A study for an etching which is one of a series of eight peasant girls representing different towns and regions of the Netherlands. Etched by Gillis van Scheyndel (fl. 1622-1638) and published by Johannes Pietersz. Beerendrecht (circa 1590-1645), the series does not bear a date. However, it must have been published around 1621, which is the date of another series of etchings which are stylistically very close and also after designs by Buytewech (Haverkamp Begemann, op. cit., nos. 161-164). Other preparatory drawings for the series are in the Morgan Library, New York, showing a girl from the Zijpe, in the Musée des Beaux-Arts in Rennes, representing Edam and the Rhineland, and in the Albertina, Vienna, showing a fisherwoman from the North Sea coast (Rotterdam, 1974-5, nos. 86, 88-90).

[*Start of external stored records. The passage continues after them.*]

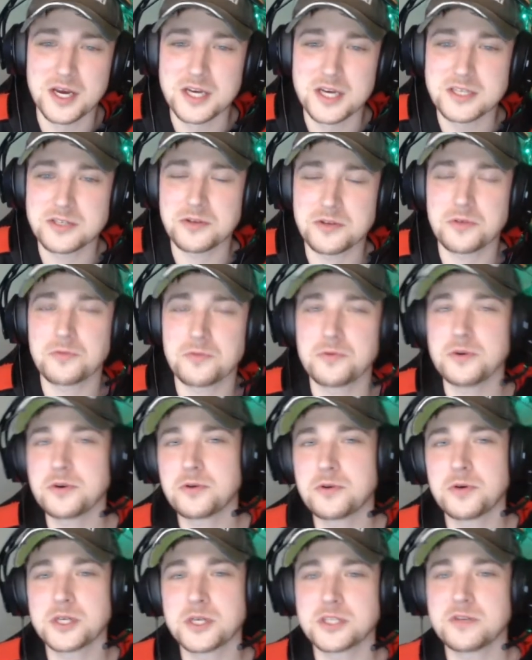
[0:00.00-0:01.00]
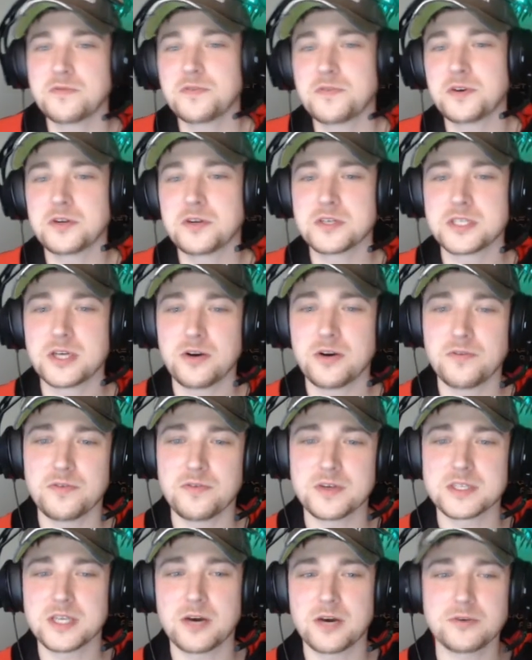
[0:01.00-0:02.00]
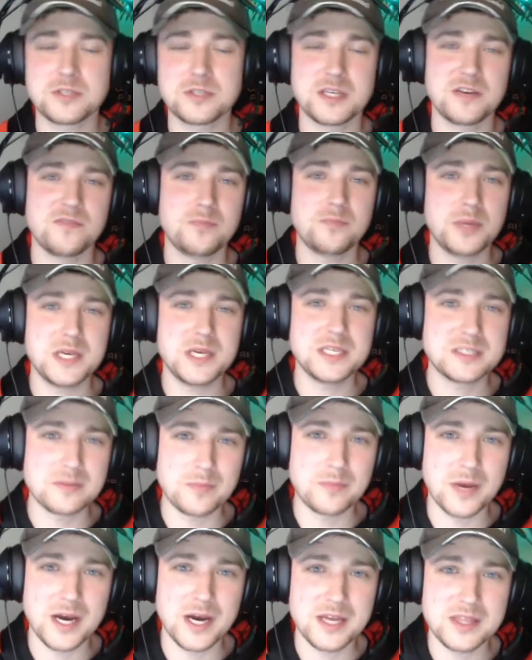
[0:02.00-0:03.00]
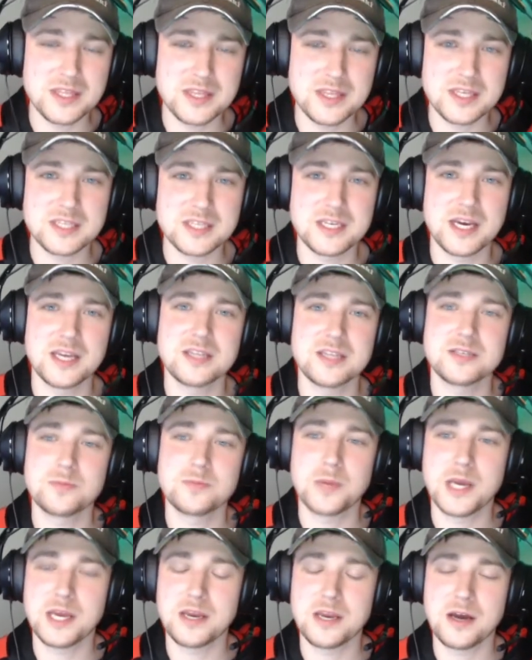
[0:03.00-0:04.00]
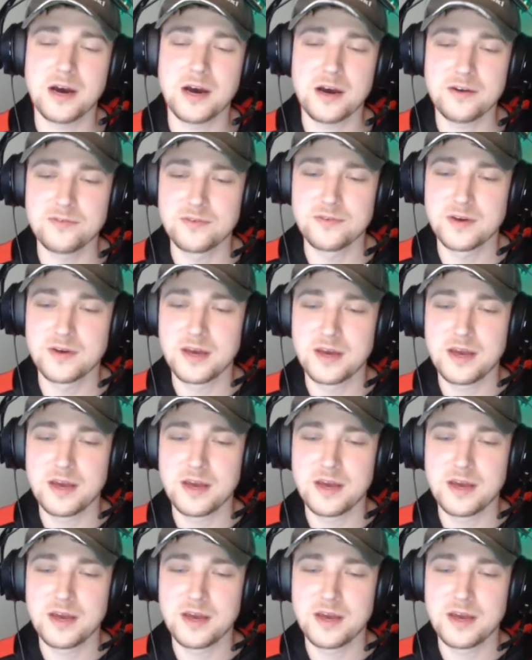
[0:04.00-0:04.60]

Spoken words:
So the real question for yourself is, outside of peace of mind that the debt is paid off,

In accordance with the fondness of Dutch poets of the period for classicising influences, Latin inscriptions were added to the etchings. Four of the eight young women, including the girl in the present drawing, have been given the names of classical nymphs or deities: the present composition was published with the legend: 'Alcmaniana leves adamat Galatea choreas/ Flava Comas, nodoque sinu Collecta fluentes' ('Golden-haired Galatea from Alkmaar, her skirts hitched up, adores dancing').